To achieve these goals, our foundation has built the following structure:

  • Our foundation and MissionPoint focus on two to three subsectors at a time for both our investment and strategic programmatic activity. This allows us to focus our resources to conduct research, establish a wide network, and develop a strong impact investment thesis on these topics. Past topics have included green and natural infrastructure, controlled environment agriculture, and food waste.
  • We are working closely with MissionPoint Partners to evaluate all direct MRIs and PRIs across both financial and impact metrics. Our foundation is highly engaged in these direct investments. We try to do a limited number of transactions (one to three per year), which allows us to dedicate the time to meet and evaluate the management team, deeply understand the market, and assess both the impact potential and financial opportunity. We will measure impact using a few direct impact metrics, including cost-effectiveness, as well as metrics that track follow-on capital and spillover benefits to the sector.
  • For our direct investments, we are working with a small group of aligned families, foundations, and other institutions to take a strong investment position in businesses with the potential to scale transformative new business models to tackle major environmental problems.
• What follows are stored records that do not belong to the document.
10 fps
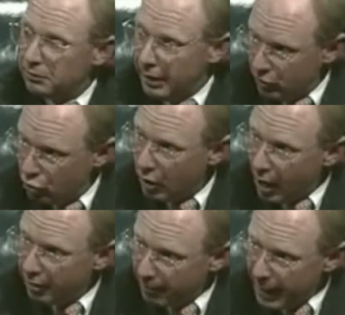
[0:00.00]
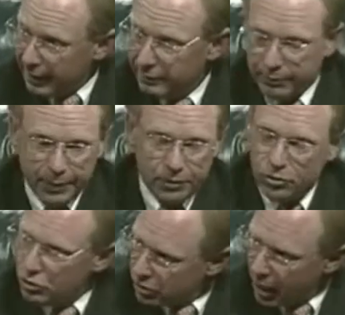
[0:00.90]
Now, you got to make it. I mean,
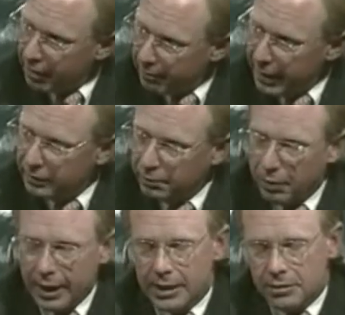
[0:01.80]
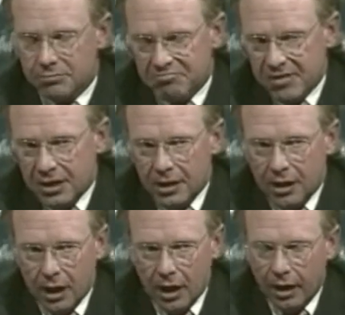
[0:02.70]
you just got to make the plays. And
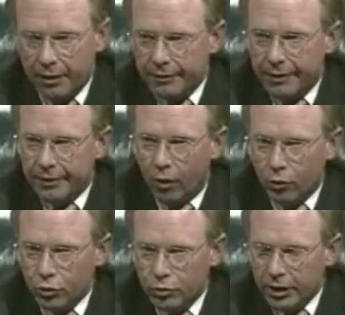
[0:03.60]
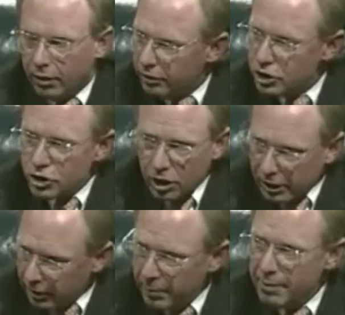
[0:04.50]
OU did just a
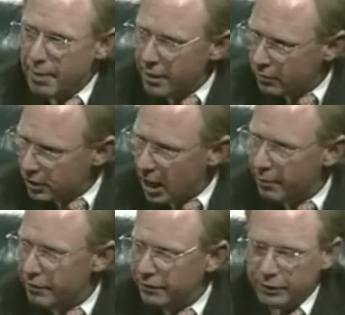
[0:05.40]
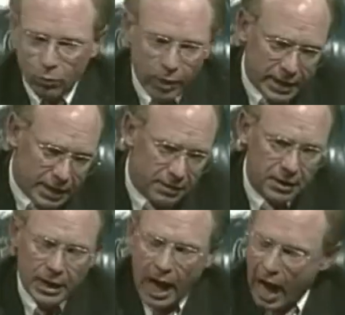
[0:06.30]
little bit better job of it than we did.
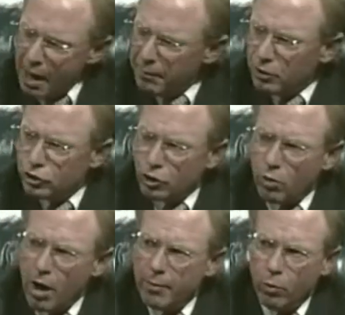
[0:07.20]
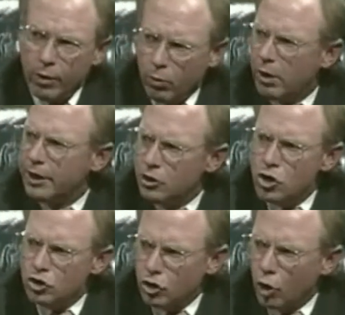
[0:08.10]
I'm not sure, Robbie, we really
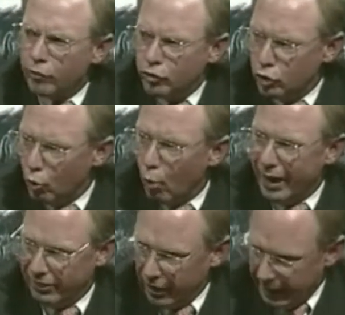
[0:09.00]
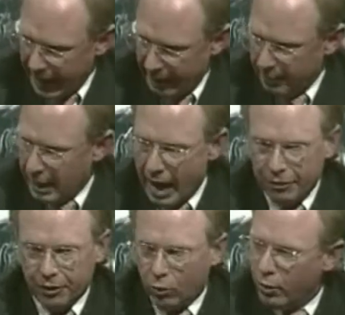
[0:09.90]
deserve to win the game. I
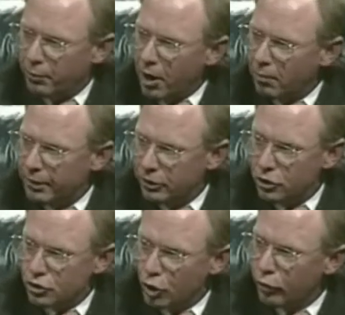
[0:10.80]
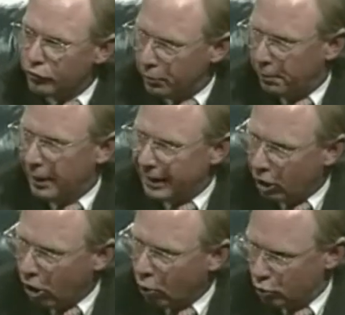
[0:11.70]
think we probably deserve to play
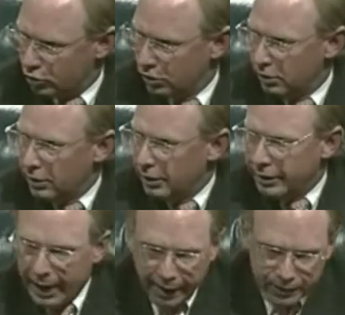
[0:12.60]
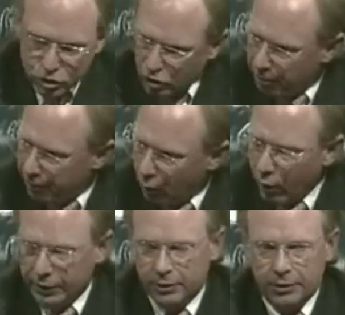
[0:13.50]
close. Now, at some
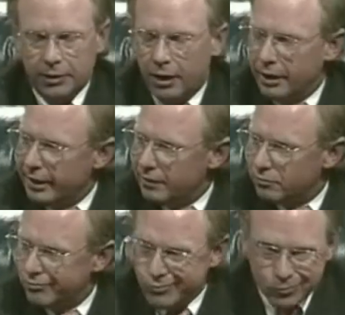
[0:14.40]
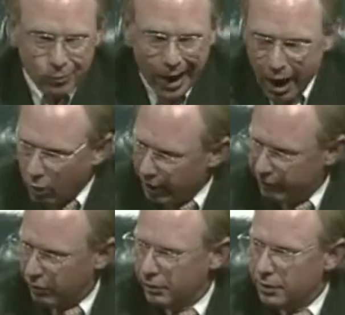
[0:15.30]
point, again,
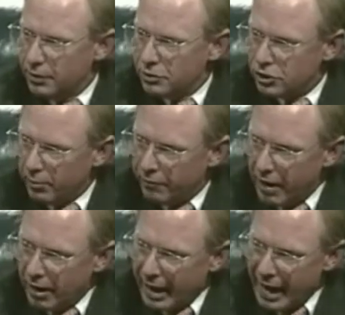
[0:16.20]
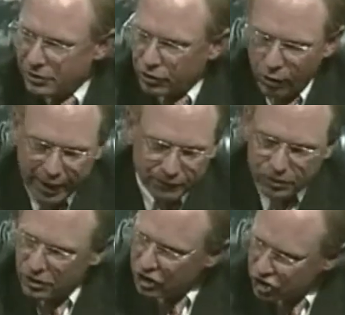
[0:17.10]
however, some of our guys are going to have
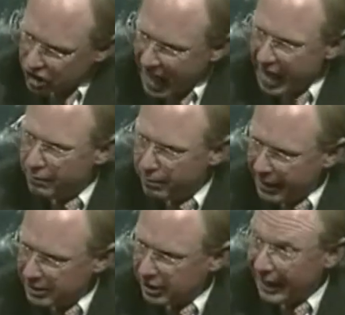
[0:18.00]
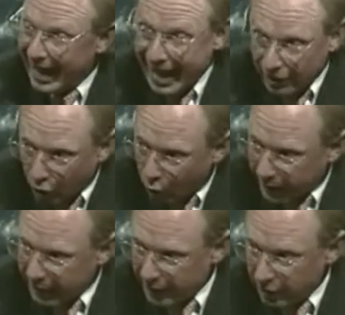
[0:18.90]
to decide basically and go
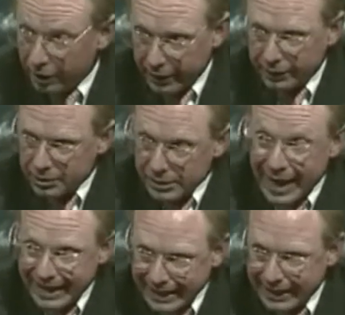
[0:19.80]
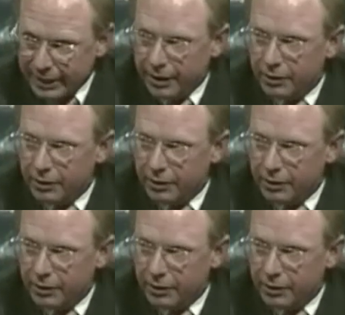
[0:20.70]
get it done. Now, deciding and getting it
This has created an investor base that is both investment savvy and impact-aligned, and it allows us to pool our resources and best thinking on each transaction.
  • We work with a separate advisor who specializes in mission-related passive investments in diversified funds. Our staff spends less time on these investments since the potential for catalytic impact is smaller, and there is a stronger emphasis on meeting financial, liquidity, and risk goals. When possible, we welcome the opportunity to act as a seed investor into new funds. We have also made a commitment to divest ownership from fossil fuel companies and have a new interest in assessing the risk that climate change brings to the portfolio.

As a small-staffed foundation, we have experienced challenges like many others, but we see the opportunities. As Mark Cirilli has noted, “We can play the role of lowering the cost of capital so traditional capital sources can invest and add real scale and replicability to the solution.”
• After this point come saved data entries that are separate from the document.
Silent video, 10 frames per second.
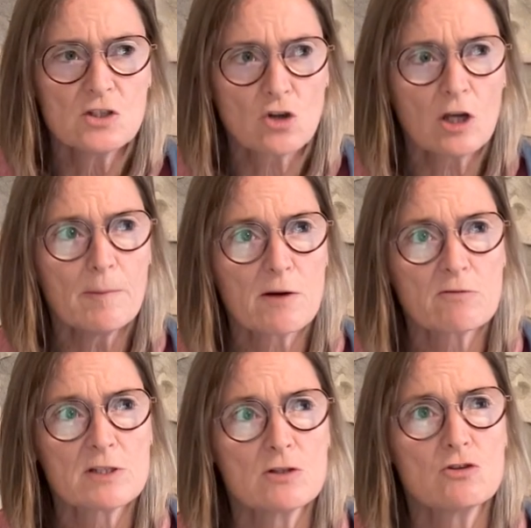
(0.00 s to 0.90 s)
talking about
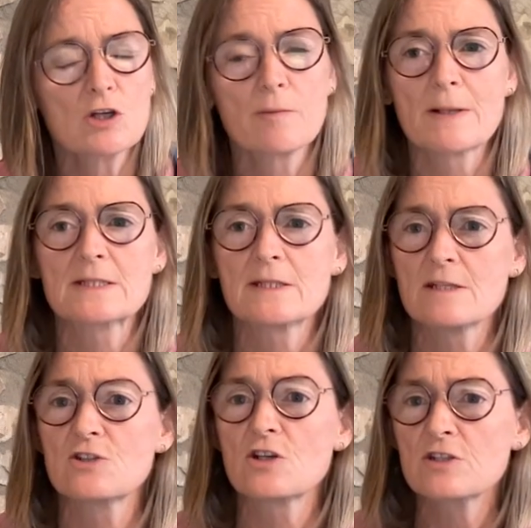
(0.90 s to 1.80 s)
resolution capacity
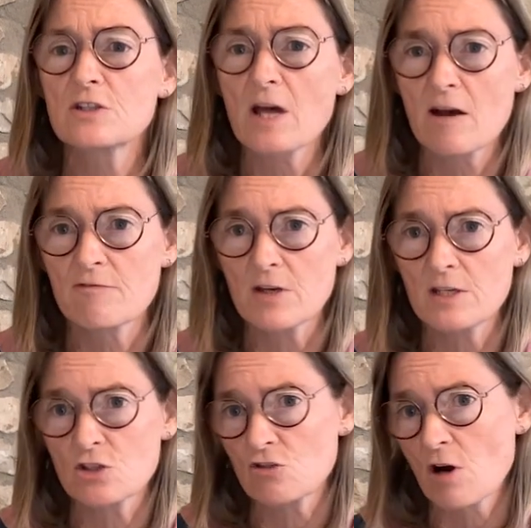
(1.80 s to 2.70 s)
that doesn't have
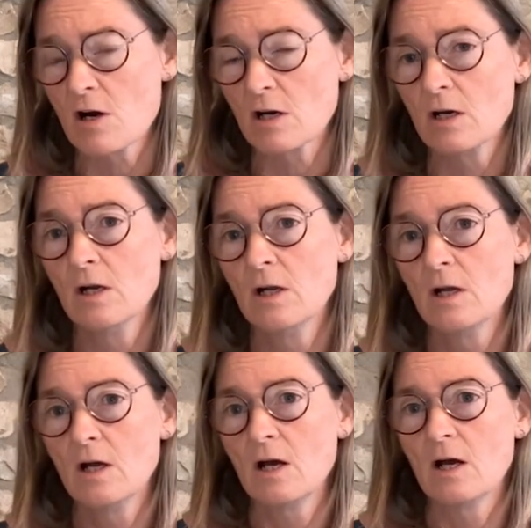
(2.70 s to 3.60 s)
a strong
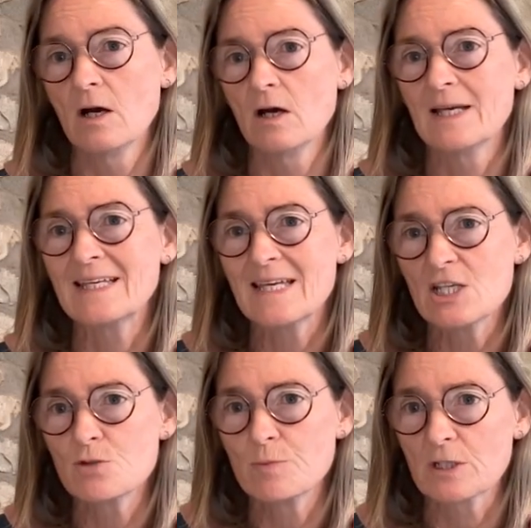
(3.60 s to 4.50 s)

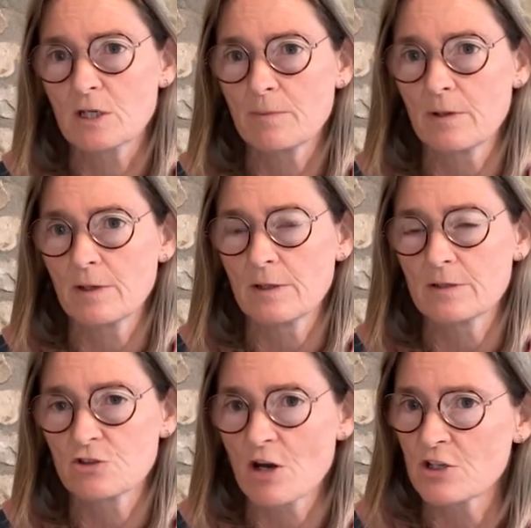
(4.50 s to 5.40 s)
engagement
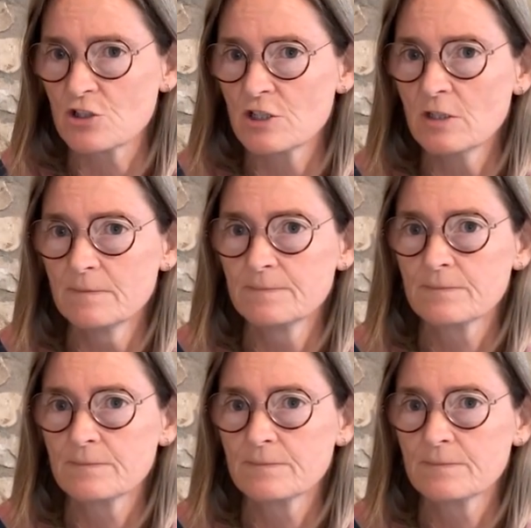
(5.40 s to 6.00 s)
strategy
We recommend that foundations focus on sectors, geographies, or investment areas in which the team has the knowledge and passion. This allows the staff to build sector-leading expertise, to develop relationships with top experts in the field, and to add more value to each part of the investment portfolio. We have done this in the environmental sector, from our early work in land conservation to energy efficiency and now building a road map for food waste. By working together, foundations can also pool their resources on each impact investment.

Our 15-year journey has been one of learning, experimentation, compassion, and fun—but sometimes we feel that we are just beginning. We look forward to working with other family foundations, particularly those with environmental-related missions, to take the next step toward using investments to drive their impact.